**Instructions to follow**
Pictures must not appear in the copy. Restate exactly the lines below from the one with "[0:01.00-0:02.00]" through the one with "Lip reading: Does", inclusive.

**Extracted entries**

BEGIN

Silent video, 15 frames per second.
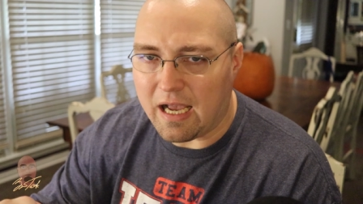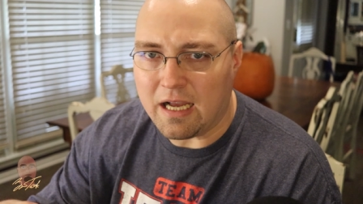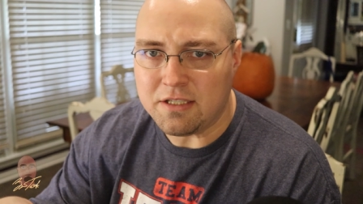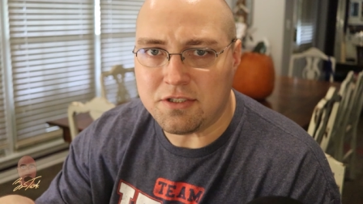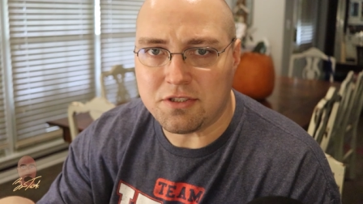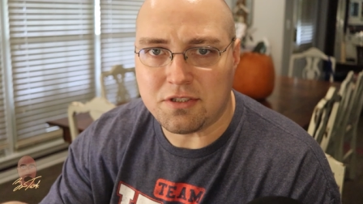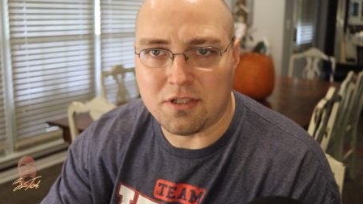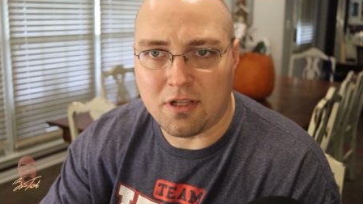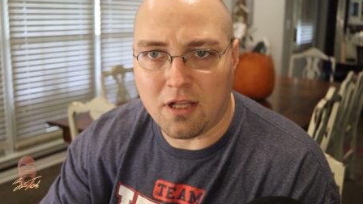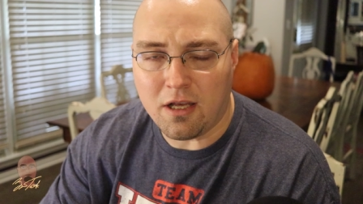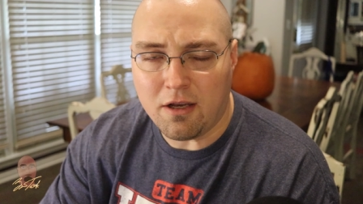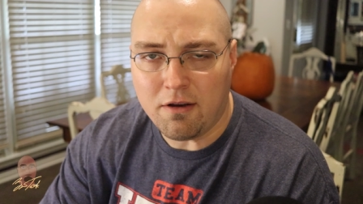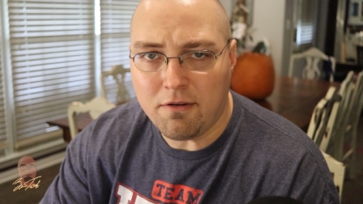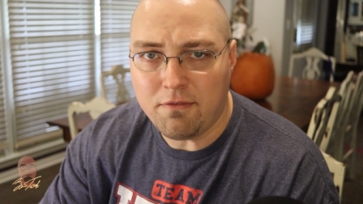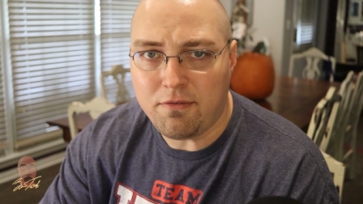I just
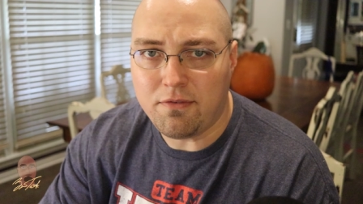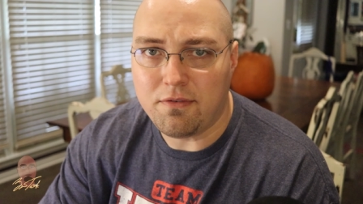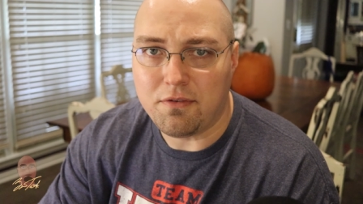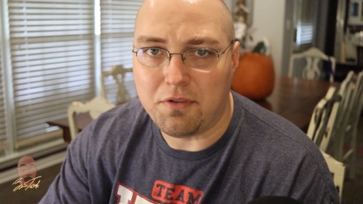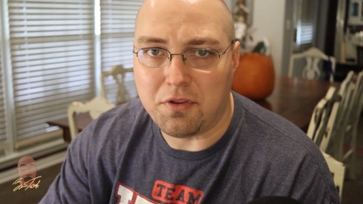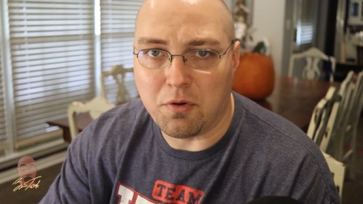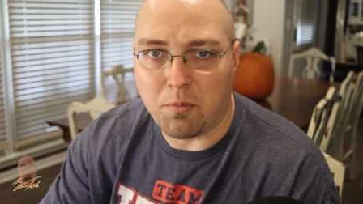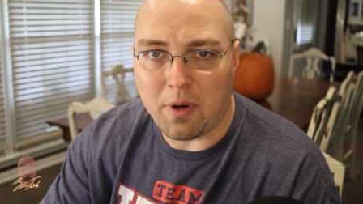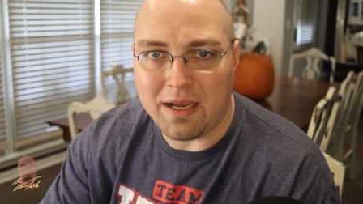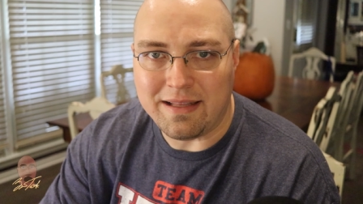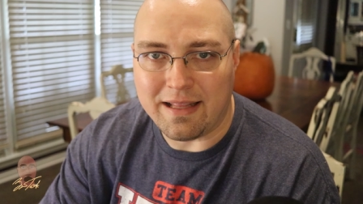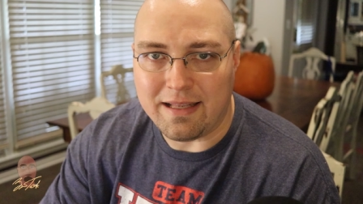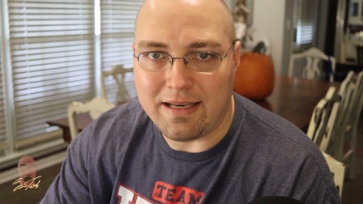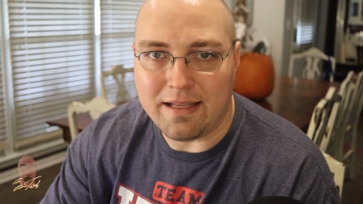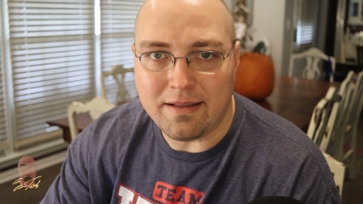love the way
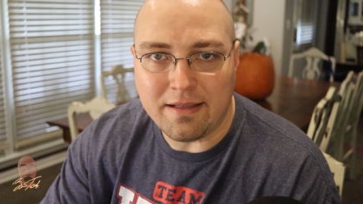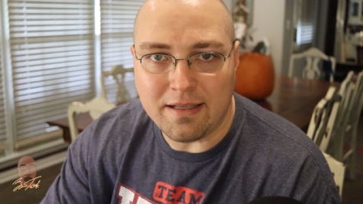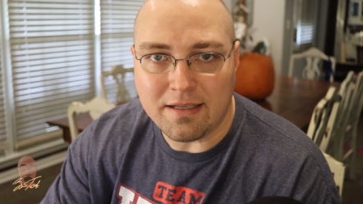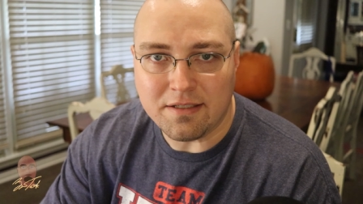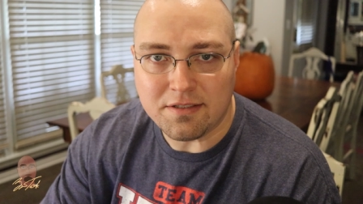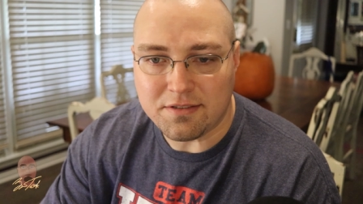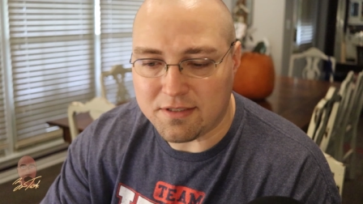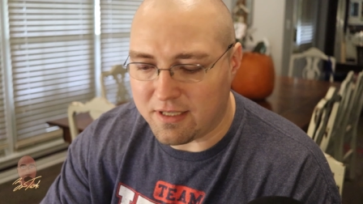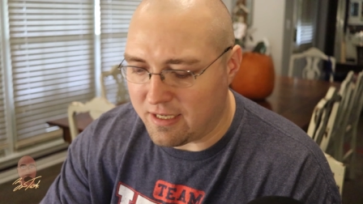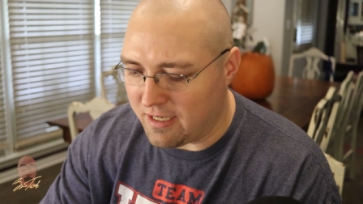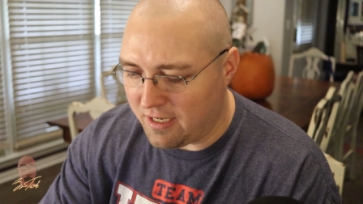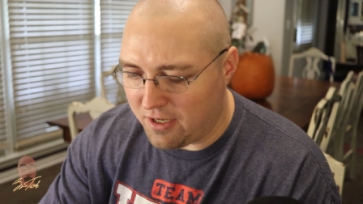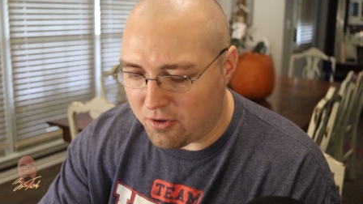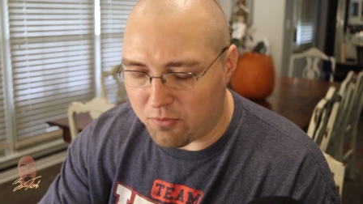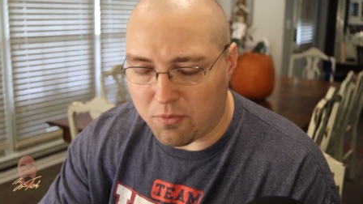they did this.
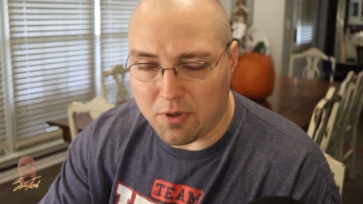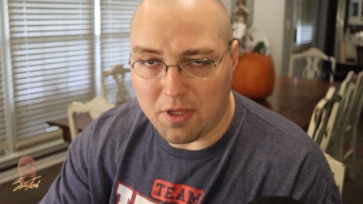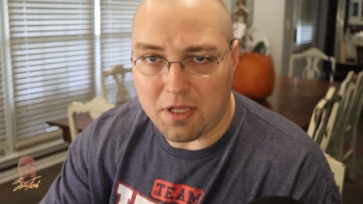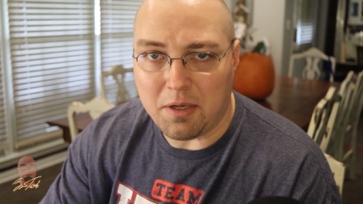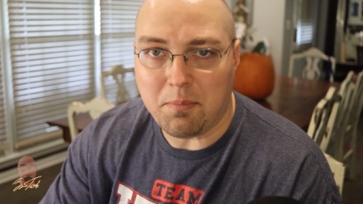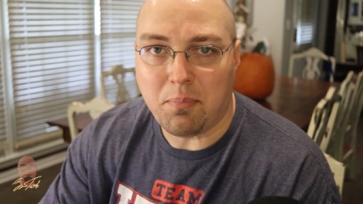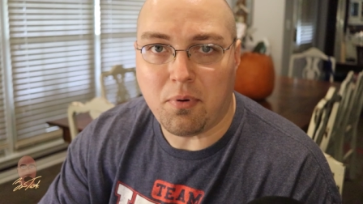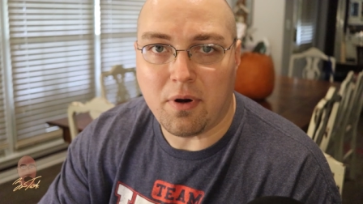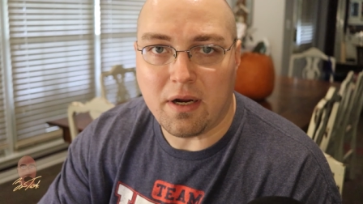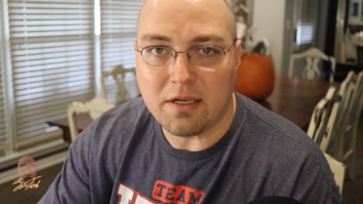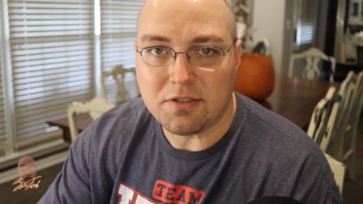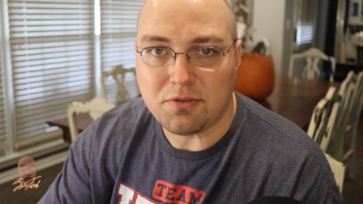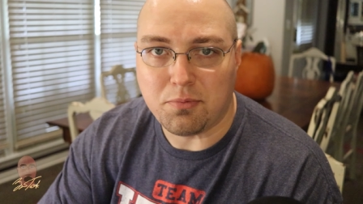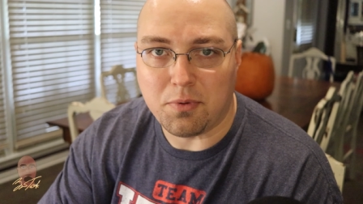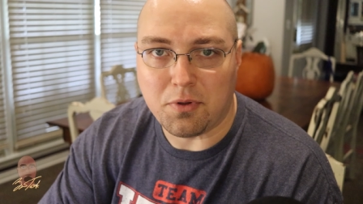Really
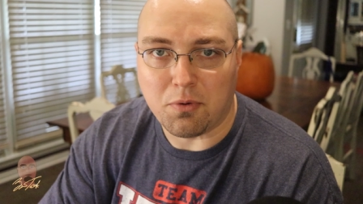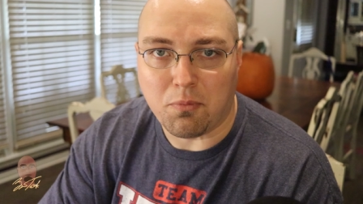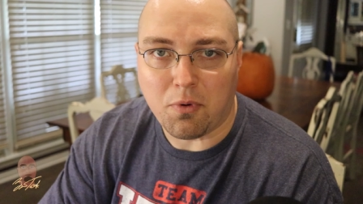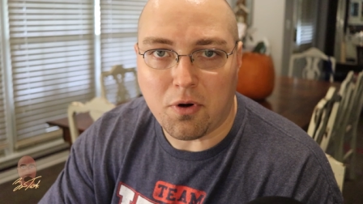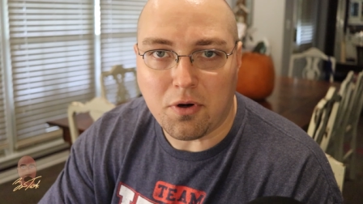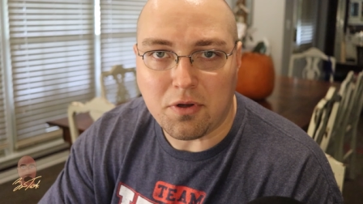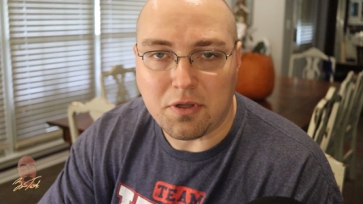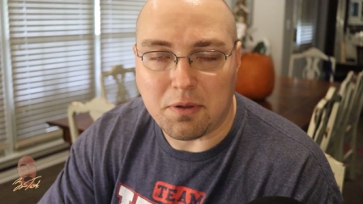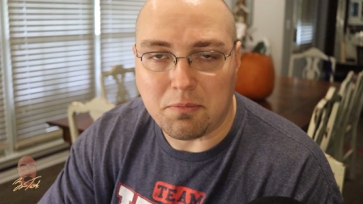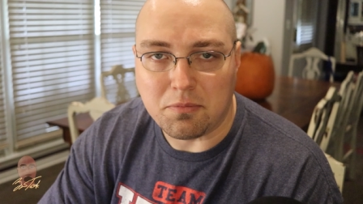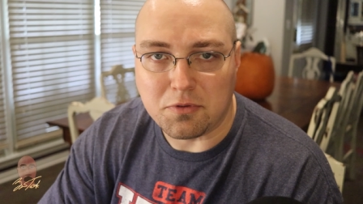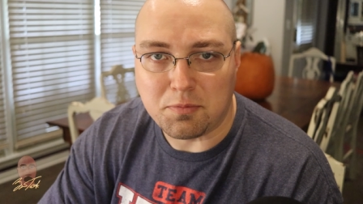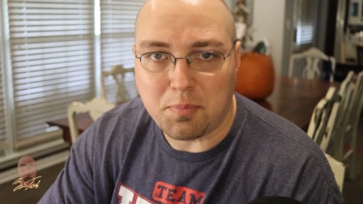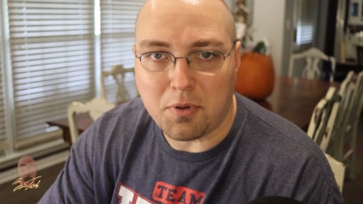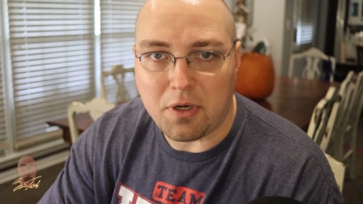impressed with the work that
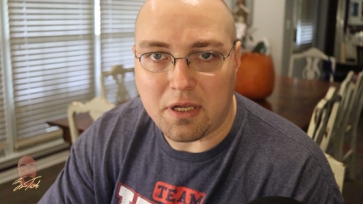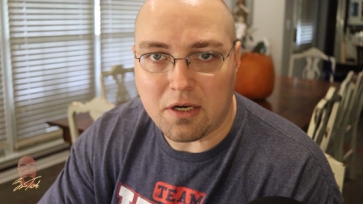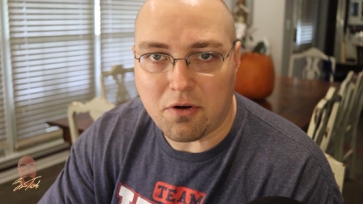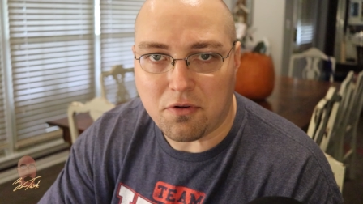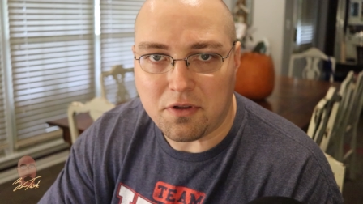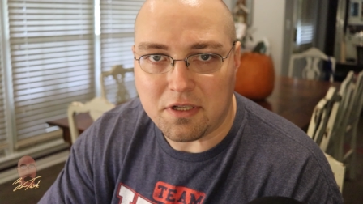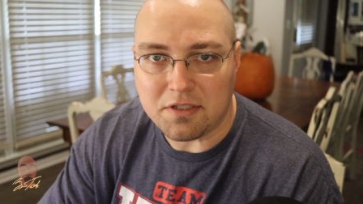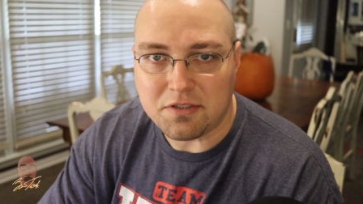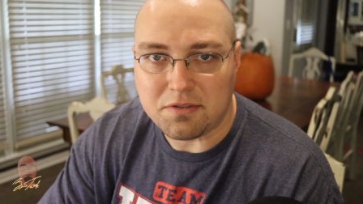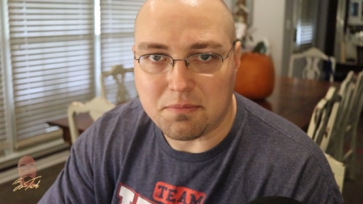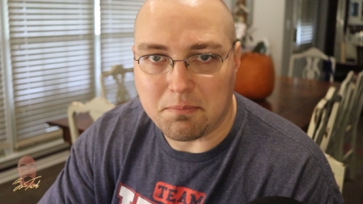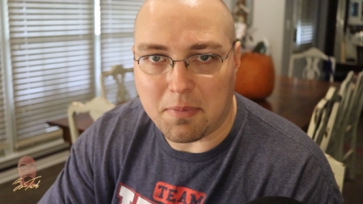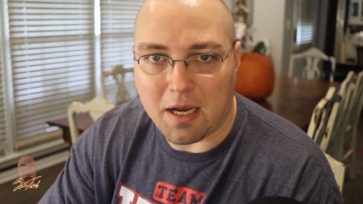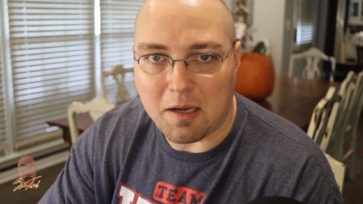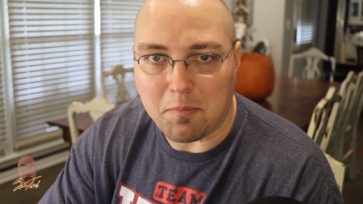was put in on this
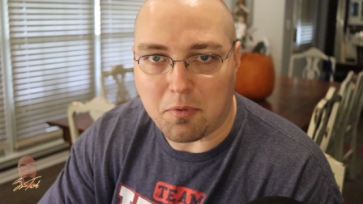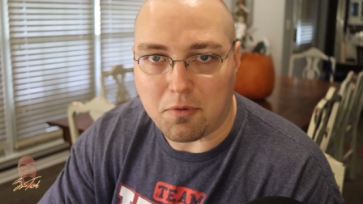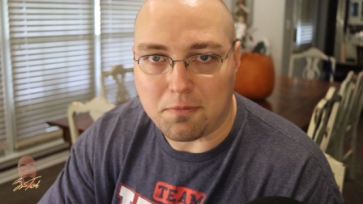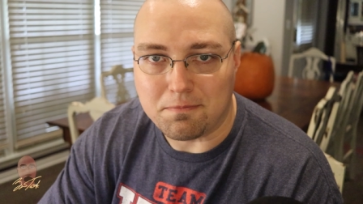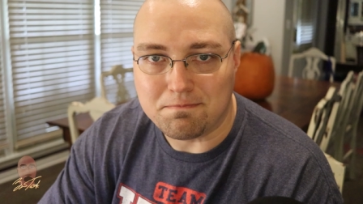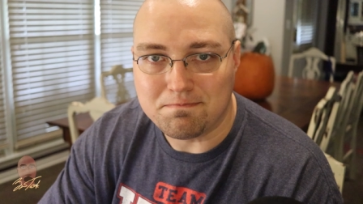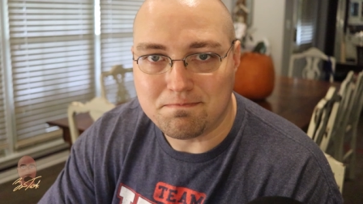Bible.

END
BEGIN

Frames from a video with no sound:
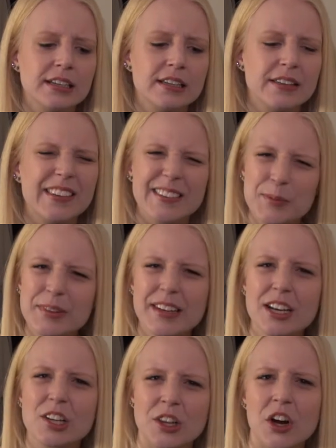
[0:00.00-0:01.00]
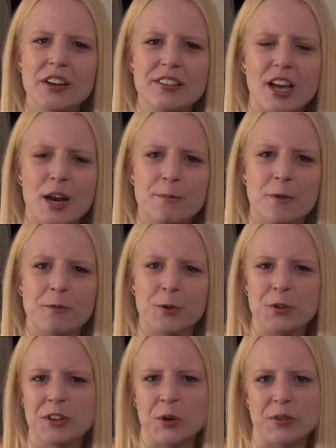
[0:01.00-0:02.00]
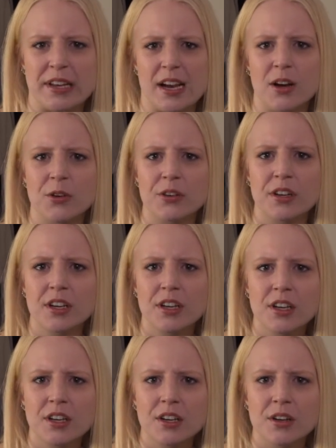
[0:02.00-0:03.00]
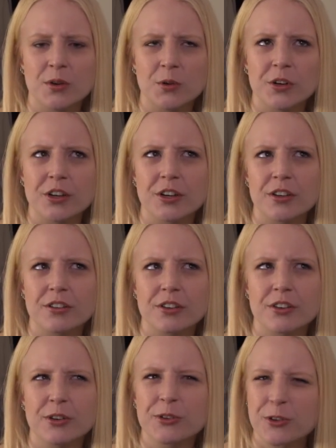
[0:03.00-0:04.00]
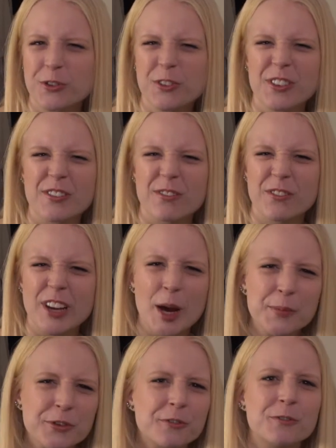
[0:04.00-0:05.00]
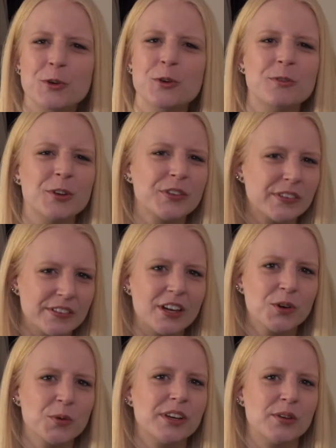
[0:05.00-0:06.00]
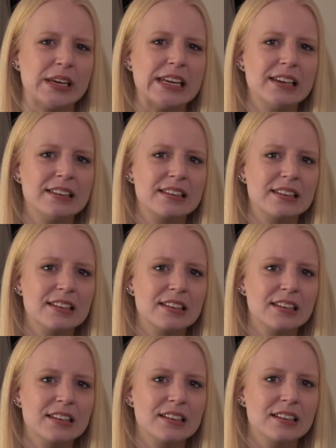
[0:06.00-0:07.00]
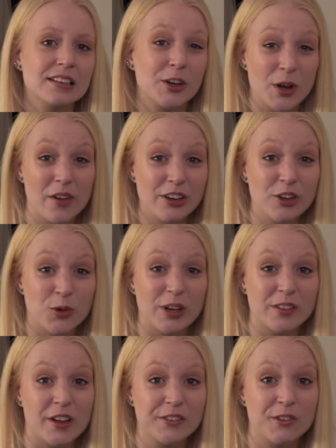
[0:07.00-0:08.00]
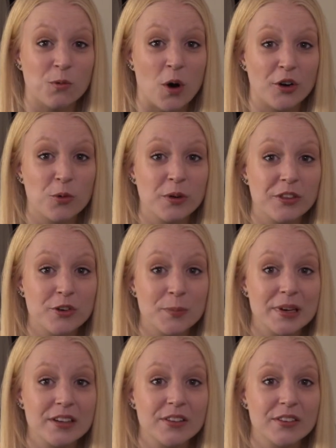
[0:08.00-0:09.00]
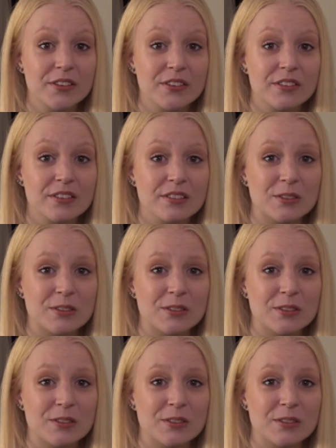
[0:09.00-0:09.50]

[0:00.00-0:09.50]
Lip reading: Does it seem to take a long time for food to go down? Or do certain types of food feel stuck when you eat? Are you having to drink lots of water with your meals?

END

**Answer space**
[0:01.00-0:02.00]
[0:02.00-0:03.00]
[0:03.00-0:04.00]
[0:04.00-0:05.00]
[0:05.00-0:06.00]
[0:06.00-0:07.00]
[0:07.00-0:08.00]
[0:08.00-0:09.00]
[0:09.00-0:09.50]

[0:00.00-0:09.50]
Lip reading: Does it seem to take a long time for food to go down? Or do certain types of food feel stuck when you eat? Are you having to drink lots of water with your meals?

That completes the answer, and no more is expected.